Oil prices fell below $100 a barrel on Friday from $105 a day earlier as energy supplies from Russia escaped any direct US sanctions in the wake of the Russian invasion of Ukraine.
During the day, crude was trading between $ 98 and $ 102 per barrel in the international markets.
Russia launched an invasion of Ukraine on Thursday, sparking concerns that the war and the resulting economic sanctions by Western powers could disrupt energy supplies from Russia. This led to a jump in oil and gas prices.
But US sanctions targeting Russia’s financial institutions and arms industry left energy exports untouched, largely due to Europe’s heavy reliance on Russian oil and gas.
Asian liquefied natural gas (LNG) price benchmarks also rose on fears of supply disruptions. Higher prices in the spot market have already curtailed India’s LNG imports for months.
US President Joe Biden said the United States is working with other countries for a coordinated release of excess oil from its strategic petroleum reserves. These releases may have a limited and temporary effect on prices.
The oil market has been facing a supply crunch for months amid a pick-up in demand, which has pushed up prices. Prices have risen by almost 50% in three months.

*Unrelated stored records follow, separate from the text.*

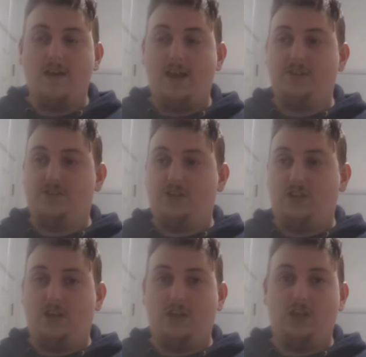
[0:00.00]
As
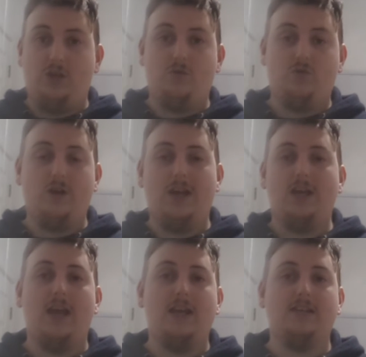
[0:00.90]
you try
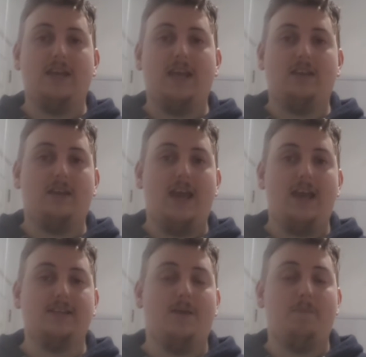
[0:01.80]
and
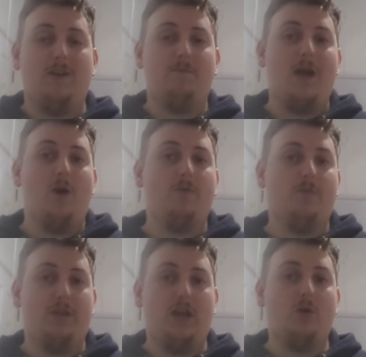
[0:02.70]
get a bit of power
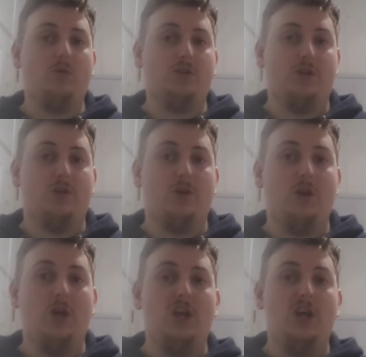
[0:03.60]
from the ocean,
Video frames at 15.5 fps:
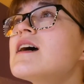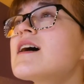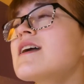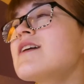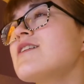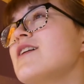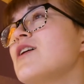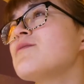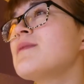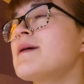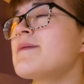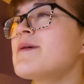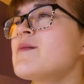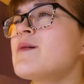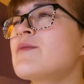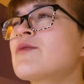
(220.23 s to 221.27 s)
I don't know, maybe
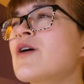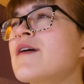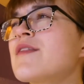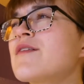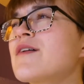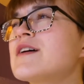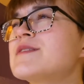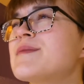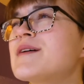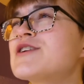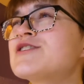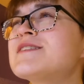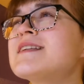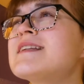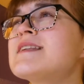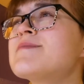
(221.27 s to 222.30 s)
we were on the right spot.
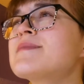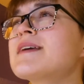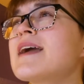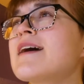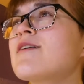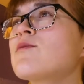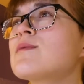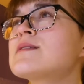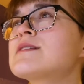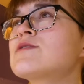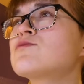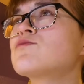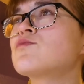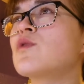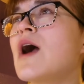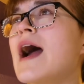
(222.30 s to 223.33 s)
She said something how it
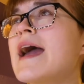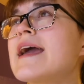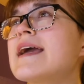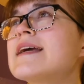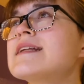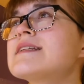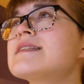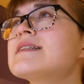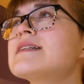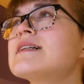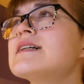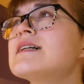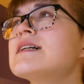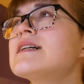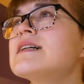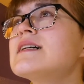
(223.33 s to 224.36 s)
wasn't right.
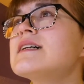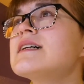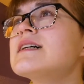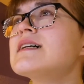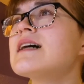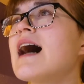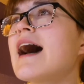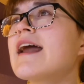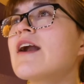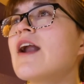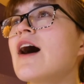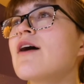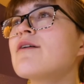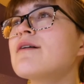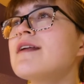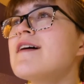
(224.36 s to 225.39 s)
I don't
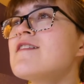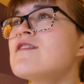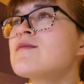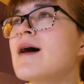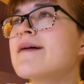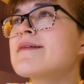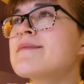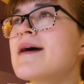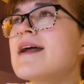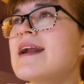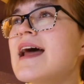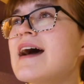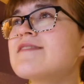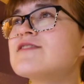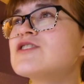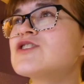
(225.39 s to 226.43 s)
know, never mind. We might not
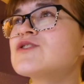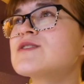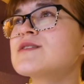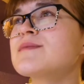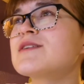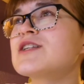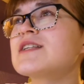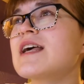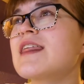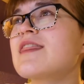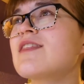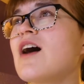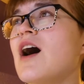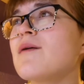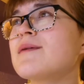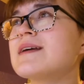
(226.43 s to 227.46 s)
have to do as much as I
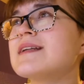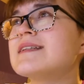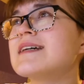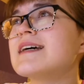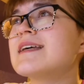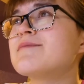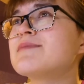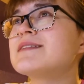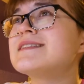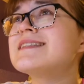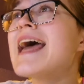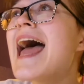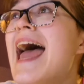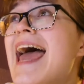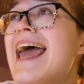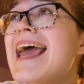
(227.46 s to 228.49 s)
thought we did. But
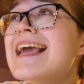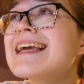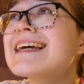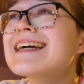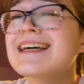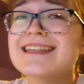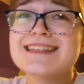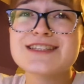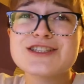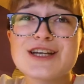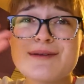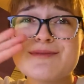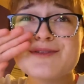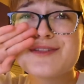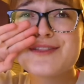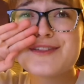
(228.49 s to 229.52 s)
dang, this is
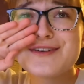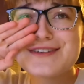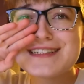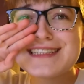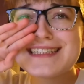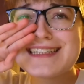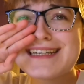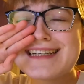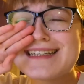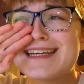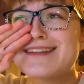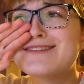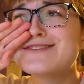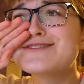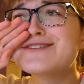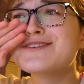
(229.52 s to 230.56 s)
chapter 13
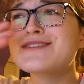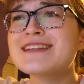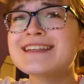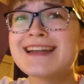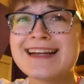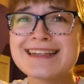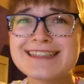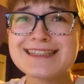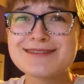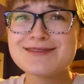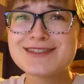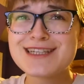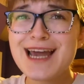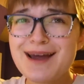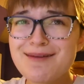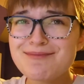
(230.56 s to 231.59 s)
and there's only 19
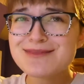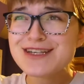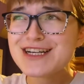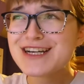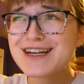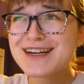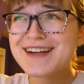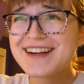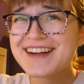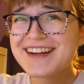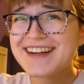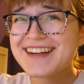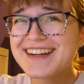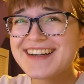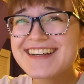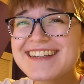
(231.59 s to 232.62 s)

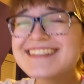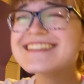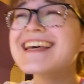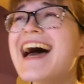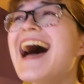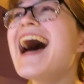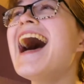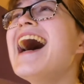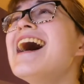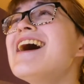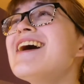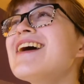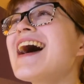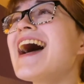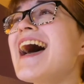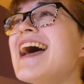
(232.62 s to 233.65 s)
chapters.
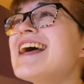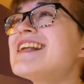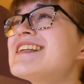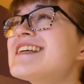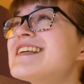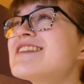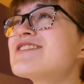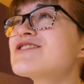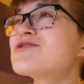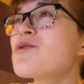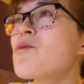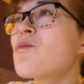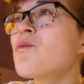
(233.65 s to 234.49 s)
And there's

The recent increase has been driven by the Russia-Ukraine conflict.
The Organization of the Petroleum Exporting Countries (OPEC) and Russia-led allies have placed artificial restrictions on supplies. The group has been promising to add a small amount of supplies every month but many of its members are unable to meet their production targets. Shale producers in the US, or large companies such as BP and Shell, have focused on increasing shareholder returns rather than increasing capital expenditures to produce more oil.